IL PD CAMPANO NON ESISTE
Questo record non è dovuto al Pd, come ha voluto rendere inequivocabile lo stesso De Luca, intitolando “Nonostante il Pd” il suo libro agiografico. I dem furono il primo partito, con il 17%, ma lo sceriffo si fece sostenere da quindici liste (c’era pure quella di Clemente Mastella) e quelle a lui direttamente riferibili raccolsero circa il 40% delle preferenze. Il controllo del territorio da parte del governatore è tale che, l’ultima volta nella sua Salerno, riuscì a non far presentare la lista ai dem.

In sostanza, in Campania il Pd non esiste, se non a Napoli, dove conta qualche elemento valido.
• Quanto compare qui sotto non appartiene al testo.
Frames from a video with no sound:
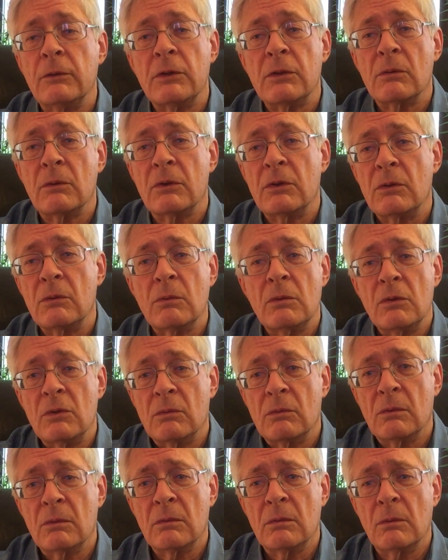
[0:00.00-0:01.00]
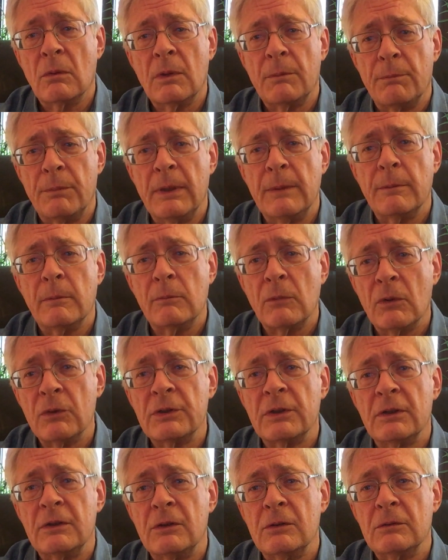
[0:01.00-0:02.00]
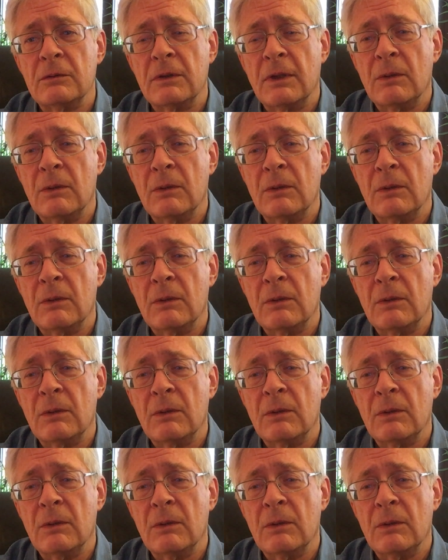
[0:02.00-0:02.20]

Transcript: which was what people mostly do.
Il partito raccoglie voti nelle consultazioni nazionali, ma sul territorio è De Luca che lo comanda, come ha dimostrato il voto di ieri in commissione. Schlein dovrebbe cacciarlo dal partito, visto che lui si vanta di ignorarne le indicazioni, ma non pare abbia la forza per farlo. E tra due settimane, se la sinistra perderà in Umbria, regione tradizionalmente rossa, e per di più con la formula del campo largo voluta dalla segretaria, per lei le cose potrebbero anche peggiorare. De Luca politicamente è un predatore: sente l’odore del sangue e si avventa sulla preda. A Schlein però a questo punto conviene giocarsi il tutto per tutto e sfidarlo: se lo batte, se ne libera; se perde, si ritrova a non contare nulla in Regione, proprio come sarebbe se lo appoggiasse, visto che lo sceriffo non fa prigionieri neppure tra i partiti che gli portano voti.